Exercise requirements:
The records beneath should be printed exactly, and the pictures are to be left out.

Stored items:
- - - - - - -
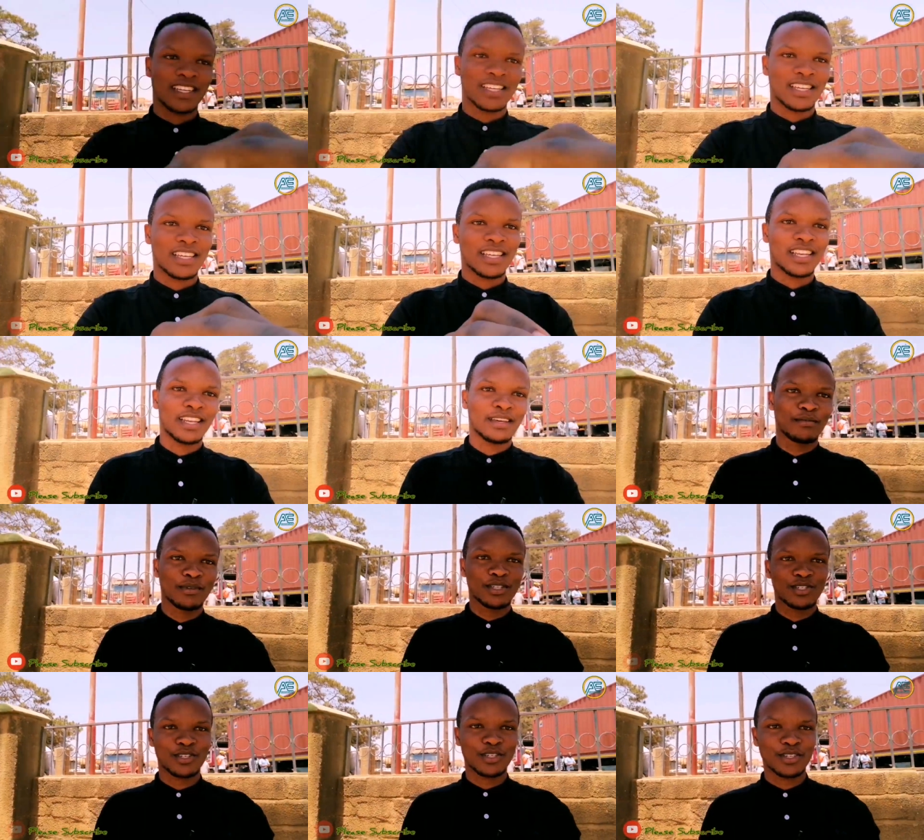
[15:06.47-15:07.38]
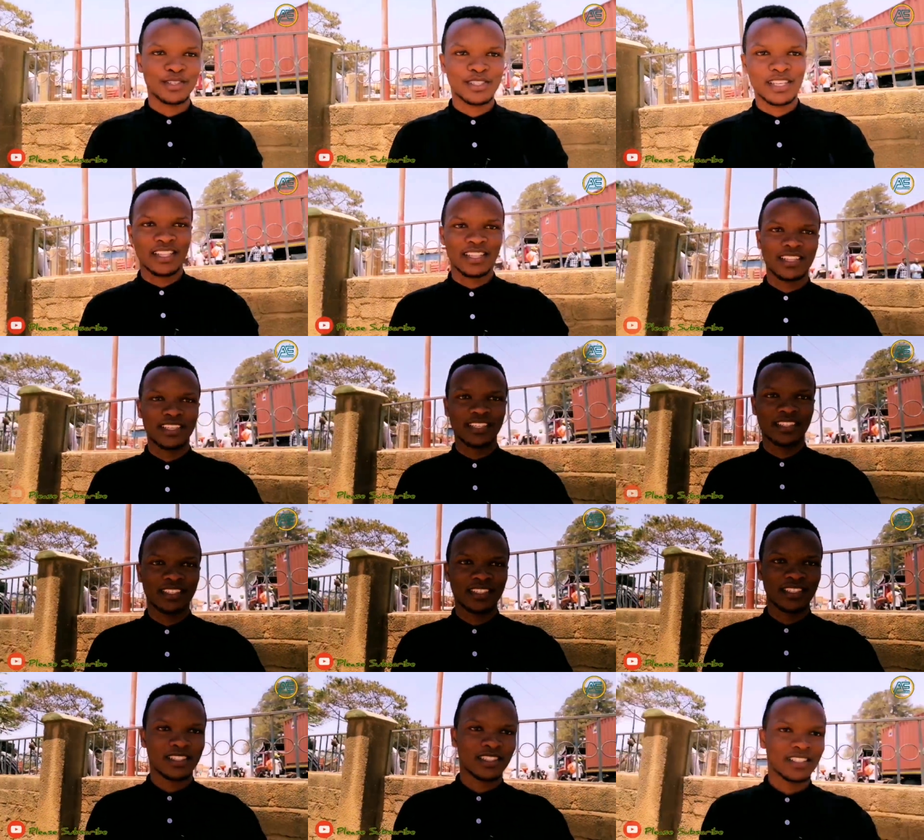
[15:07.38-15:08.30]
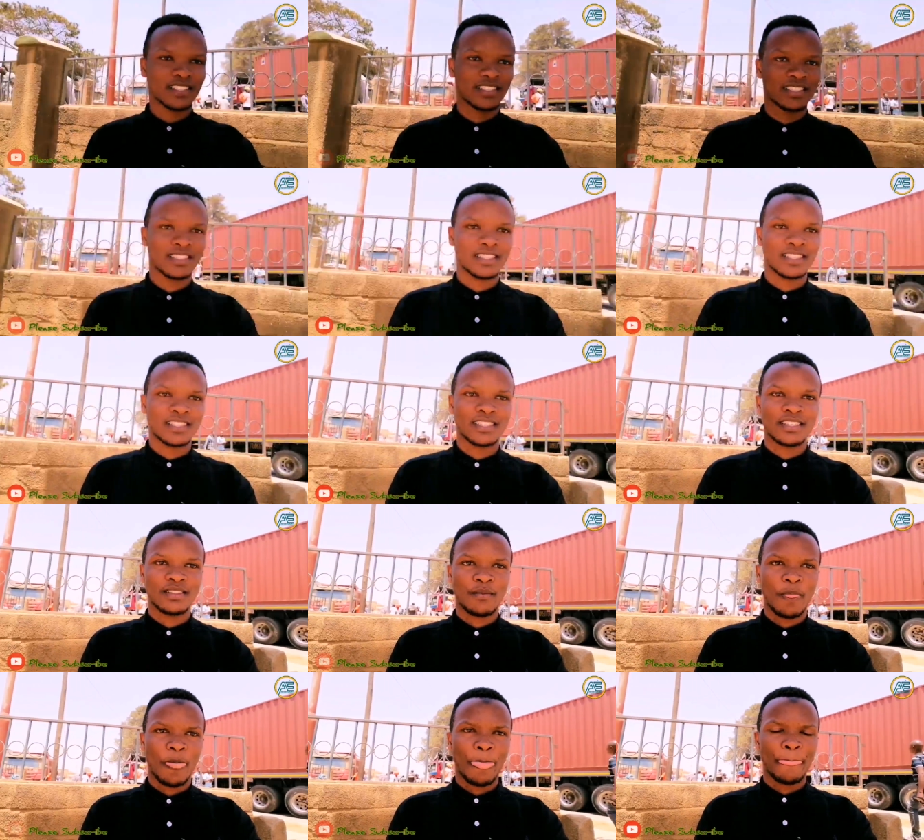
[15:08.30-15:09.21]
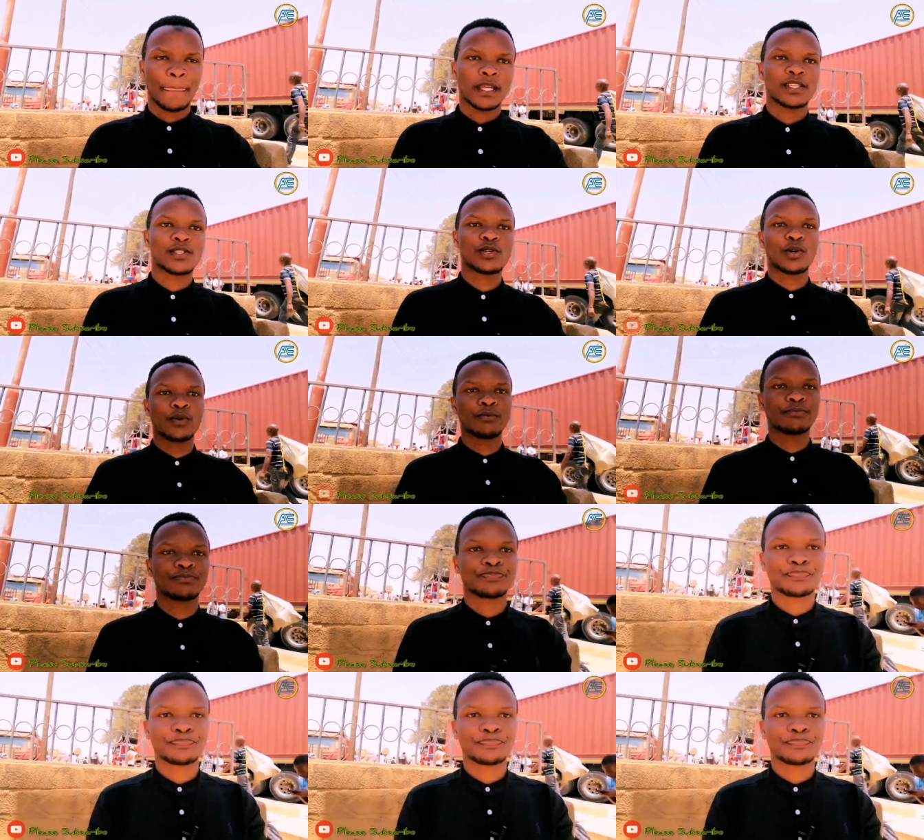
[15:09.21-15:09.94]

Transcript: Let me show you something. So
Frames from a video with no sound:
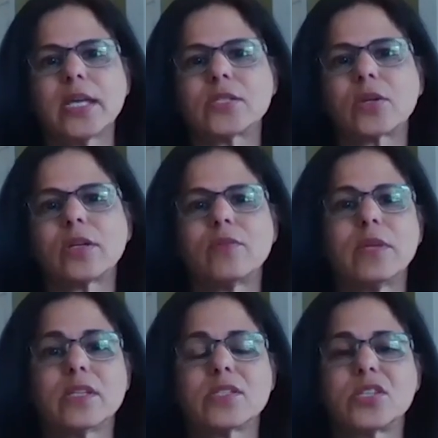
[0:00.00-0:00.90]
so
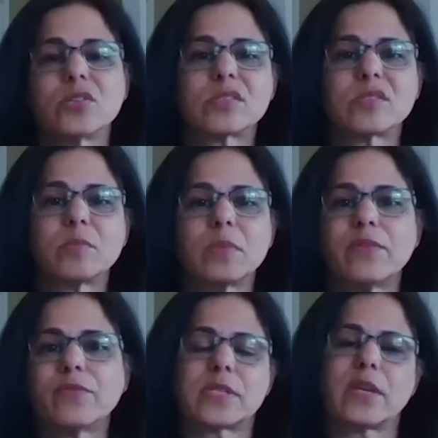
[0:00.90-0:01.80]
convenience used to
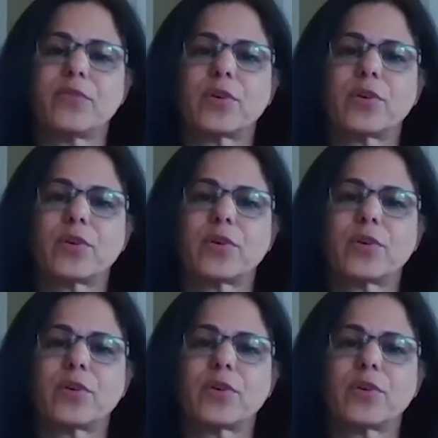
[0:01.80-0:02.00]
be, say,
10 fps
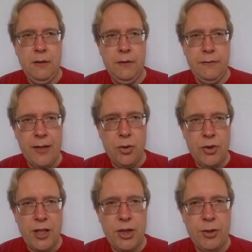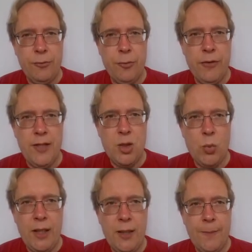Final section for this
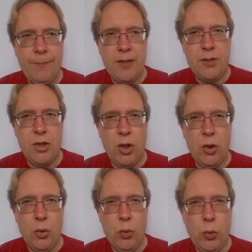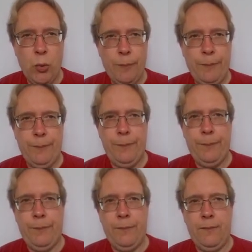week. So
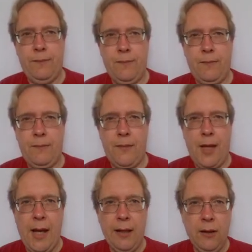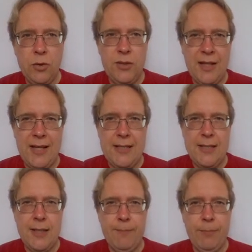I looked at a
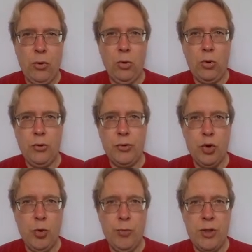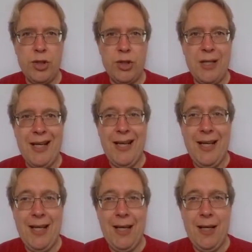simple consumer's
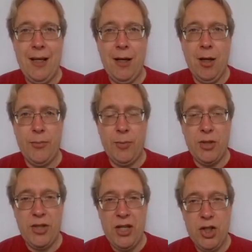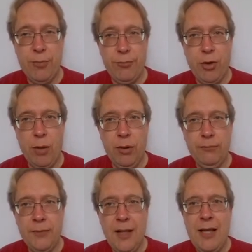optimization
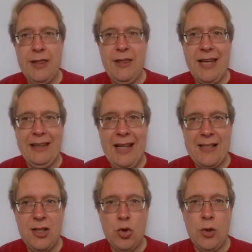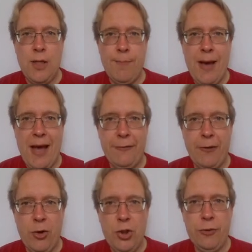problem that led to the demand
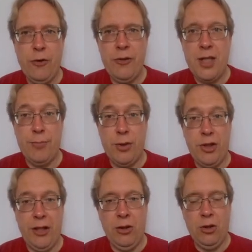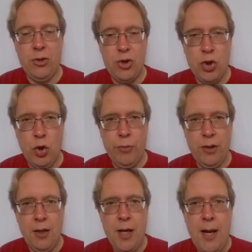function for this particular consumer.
- - - - - - -
Answer to the exercise:
[15:06.47-15:07.38]
[15:07.38-15:08.30]
[15:08.30-15:09.21]
[15:09.21-15:09.94]

Transcript: Let me show you something. So
Frames from a video with no sound:
[0:00.00-0:00.90]
so
[0:00.90-0:01.80]
convenience used to
[0:01.80-0:02.00]
be, say,
10 fps
Final section for this
week. So
I looked at a
simple consumer's
optimization
problem that led to the demand
function for this particular consumer.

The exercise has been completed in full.